Inside the deployment, you can then access the storage via /mnt/leptonstore as a standard POSIX filesystem.

You can also use the CLI to manage the storage. For more details, check out the CLI documentation on storage.

While it is possible to mount arbitrary existing storage paths to arbitrary mount paths, we recommend mounting the storage to a path under /mnt to avoid conflicts with other files and folders.

Mounting storage via Web UI

If you are creating a deployment through the web UI, you can choose to mount the storage to a specified path during the deployment creation time, as demonstrated below:

You will then be able to access the mounted storage inside the deployment. In the example above, the folder Yuze will be mounted at path /mnt.

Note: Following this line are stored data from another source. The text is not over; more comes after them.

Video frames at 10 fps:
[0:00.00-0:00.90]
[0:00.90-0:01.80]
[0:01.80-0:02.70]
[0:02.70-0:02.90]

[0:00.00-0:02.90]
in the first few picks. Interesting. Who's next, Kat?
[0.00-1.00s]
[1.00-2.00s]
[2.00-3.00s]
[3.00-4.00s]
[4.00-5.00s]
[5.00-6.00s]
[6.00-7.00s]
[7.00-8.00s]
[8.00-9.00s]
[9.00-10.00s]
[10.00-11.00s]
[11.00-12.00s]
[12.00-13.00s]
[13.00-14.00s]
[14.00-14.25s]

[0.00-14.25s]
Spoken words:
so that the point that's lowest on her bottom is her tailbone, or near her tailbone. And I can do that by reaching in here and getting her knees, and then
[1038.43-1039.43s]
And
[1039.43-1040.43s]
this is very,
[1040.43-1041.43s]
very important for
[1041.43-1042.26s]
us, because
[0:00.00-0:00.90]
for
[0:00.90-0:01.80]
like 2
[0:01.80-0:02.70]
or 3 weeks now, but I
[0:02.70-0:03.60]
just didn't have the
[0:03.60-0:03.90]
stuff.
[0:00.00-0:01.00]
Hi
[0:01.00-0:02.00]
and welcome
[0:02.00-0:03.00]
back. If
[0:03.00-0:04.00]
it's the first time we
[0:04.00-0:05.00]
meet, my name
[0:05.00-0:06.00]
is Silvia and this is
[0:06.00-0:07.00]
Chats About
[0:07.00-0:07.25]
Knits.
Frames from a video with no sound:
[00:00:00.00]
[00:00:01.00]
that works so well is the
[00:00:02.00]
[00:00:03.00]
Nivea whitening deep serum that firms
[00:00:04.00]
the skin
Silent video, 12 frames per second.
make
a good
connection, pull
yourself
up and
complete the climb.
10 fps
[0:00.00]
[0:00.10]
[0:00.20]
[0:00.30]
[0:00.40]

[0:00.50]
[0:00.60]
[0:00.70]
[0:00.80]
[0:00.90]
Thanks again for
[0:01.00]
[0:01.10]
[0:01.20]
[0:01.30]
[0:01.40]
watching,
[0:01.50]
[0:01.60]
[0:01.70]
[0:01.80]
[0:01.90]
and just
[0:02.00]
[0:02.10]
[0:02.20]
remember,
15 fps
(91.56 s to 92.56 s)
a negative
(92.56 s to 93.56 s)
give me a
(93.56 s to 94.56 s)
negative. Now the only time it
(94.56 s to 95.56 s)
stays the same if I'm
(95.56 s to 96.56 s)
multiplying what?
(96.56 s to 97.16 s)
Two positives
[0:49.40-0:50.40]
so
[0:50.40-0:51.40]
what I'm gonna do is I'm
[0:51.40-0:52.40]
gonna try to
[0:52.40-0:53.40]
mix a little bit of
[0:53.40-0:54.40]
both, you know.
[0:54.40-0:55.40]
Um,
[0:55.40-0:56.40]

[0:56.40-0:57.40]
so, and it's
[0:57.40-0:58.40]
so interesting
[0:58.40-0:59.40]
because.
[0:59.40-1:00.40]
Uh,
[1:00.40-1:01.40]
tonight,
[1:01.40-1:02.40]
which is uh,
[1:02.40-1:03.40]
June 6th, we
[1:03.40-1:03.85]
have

In the web terminal of the deployment, you can verify it by going into the deployment details page:

And use ls /mnt to see the files and subfolders:

Manage files via Web UI

Lepton's dashboard allows you to inspect and manage files. Simply click the Storage tab after login to the dashboard. From there, you would be able to see the files currently stored and manage them from there.

Example: a safe counter

You might recall that the counter example in the walkthrough section is not safe, because the counter is stored in-memory and not persistent. With a persistent store, we can use a simple file to store the counter, and make it safe across replicas and restarts:

import errno
import fcntl
import os
import time

from fastapi import HTTPException

from leptonai.photon import Photon


class SafeCounter(Photon):
    PATH = "/mnt/leptonstore/safe_counter.txt"

    def init(self):
        # checks if the folder containing the file exists
        if not os.path.exists(os.path.dirname(self.PATH)):
            raise RuntimeError(
                "SafeCounter requires a Lepton storage to be attached to the deployment"
                "at /mnt/leptonstore."
            )
        # checks if the file exists
        if not os.path.exists(self.PATH):
            # if not, create the file and write 0 to it. Strictly speaking, this
            # may have a race condition, but it is unlikely to happen in practice
            # and the worst that can happen is that the file is created twice,
            # unless a request comes in right in between two deployments creating
            # the file.
            with open(self.PATH, "w") as file:
                file.write("0")

    @Photon.handler("add")
    def add(self, x: int) -> int:
        # Open the file in read mode
        with open(self.PATH, "r+") as file:
            # Attempt to acquire a non-blocking exclusive lock on the file
            retry = 0
            while retry < 10:
                try:
                    fcntl.flock(file, fcntl.LOCK_EX | fcntl.LOCK_NB)
                    break
                except IOError as e:
                    # If the lock cannot be acquired, sleep for a short interval
                    # and try again
                    if e.errno != errno.EAGAIN:
                        raise HTTPException(
                            status_code=500,
                            detail=(
                                "Internal server error: failed to acquire lock on file"
                                " after repeated attempts."
                            ),
                        )
                    retry += 1
                    time.sleep(0.1)

            # Read the current value from the file
            current_value = int(file.read())
            # Increment the value
            new_value = current_value + x
            file.seek(0)
            file.write(str(new_value))
            file.truncate()
            fcntl.flock(file, fcntl.LOCK_UN)
            return new_value

    @Photon.handler("sub")
    def sub(self, x: int) -> int:
        return self.add(-x)

The above counter could be used to safely increment and decrement a counter across replicas and restarts. For example, if we run the above photon with 2 replicas, we could do:

lep photon create -n safe-counter -m safe_counter.py
lep photon push -n safe-counter
lep photon run -n safe-counter --replicas 2 --mount /:/mnt/leptonstore

The full source code could be found at Lepton SDK's leptonai\examples\counter folder.

Of course, there are better ways to implement a safe counter (such as a fully managed key-value store), but the above example demonstrates how to use the storage to store stateful data across replicas and restarts.